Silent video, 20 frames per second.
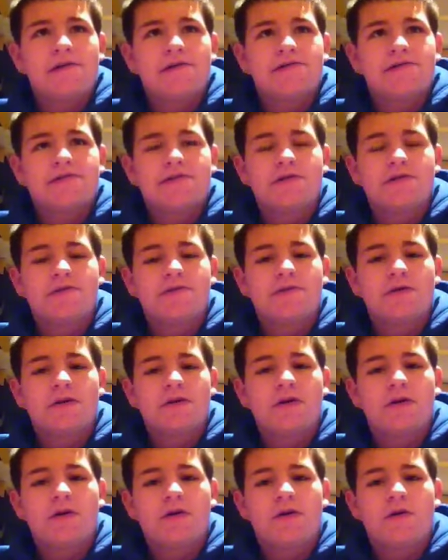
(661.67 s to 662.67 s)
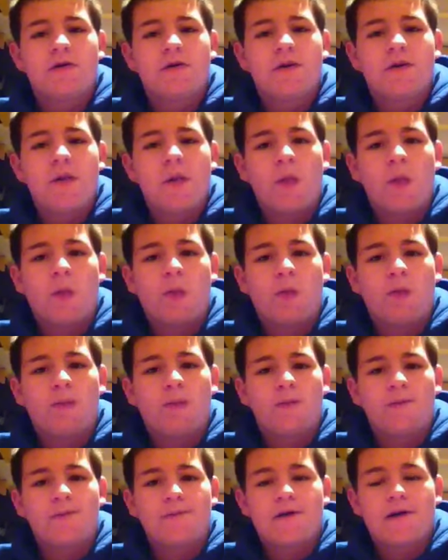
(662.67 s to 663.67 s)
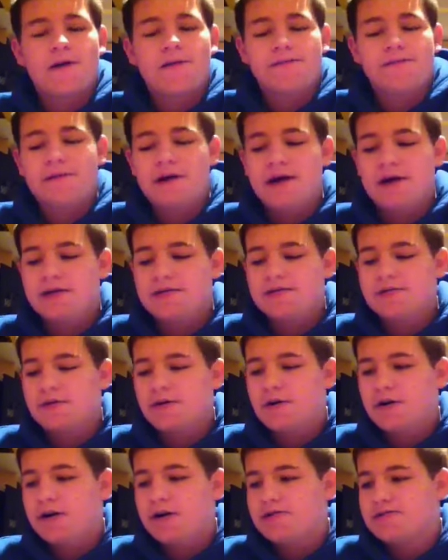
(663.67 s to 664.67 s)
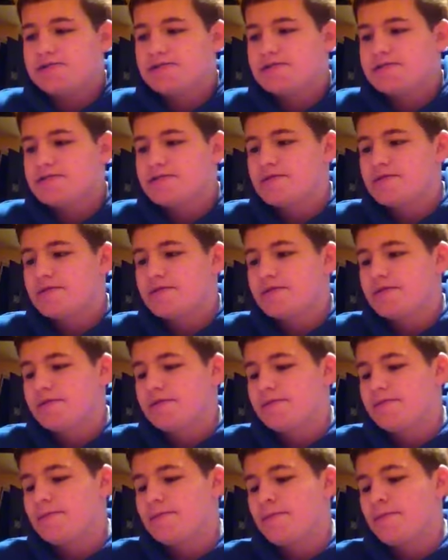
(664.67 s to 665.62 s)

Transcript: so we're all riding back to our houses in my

☆ ☆ ☆ ☆ ☆ ☆ ☆

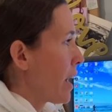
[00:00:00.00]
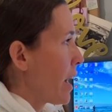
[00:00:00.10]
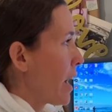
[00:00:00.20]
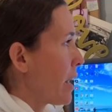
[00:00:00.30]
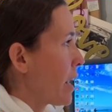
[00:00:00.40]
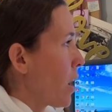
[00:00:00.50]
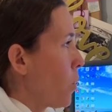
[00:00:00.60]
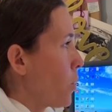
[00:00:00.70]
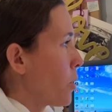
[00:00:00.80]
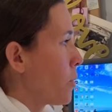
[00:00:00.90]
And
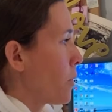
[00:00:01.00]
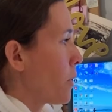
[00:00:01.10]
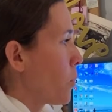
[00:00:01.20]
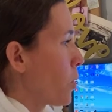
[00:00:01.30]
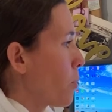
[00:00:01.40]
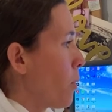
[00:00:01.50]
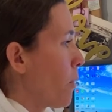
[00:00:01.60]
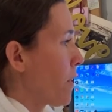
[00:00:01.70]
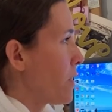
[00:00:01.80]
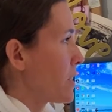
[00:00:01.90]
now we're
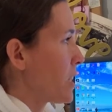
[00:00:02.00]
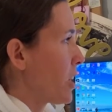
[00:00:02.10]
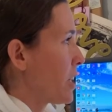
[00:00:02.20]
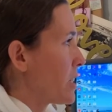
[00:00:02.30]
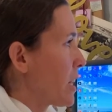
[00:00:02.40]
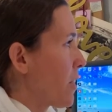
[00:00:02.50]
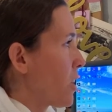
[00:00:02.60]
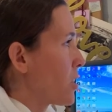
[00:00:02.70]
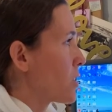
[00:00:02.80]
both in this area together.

☆ ☆ ☆ ☆ ☆ ☆ ☆

**EXERCISE PROMPT:**
Using the records above, return verbatim only the part that opens with the line containing "Silent video, 20 frames per second." and closes with the line containing "Transcript: so we're"; pictures stay out.

**TASK RESULT:**
Silent video, 20 frames per second.
(661.67 s to 662.67 s)
(662.67 s to 663.67 s)
(663.67 s to 664.67 s)
(664.67 s to 665.62 s)

Transcript: so we're all riding back to our houses in my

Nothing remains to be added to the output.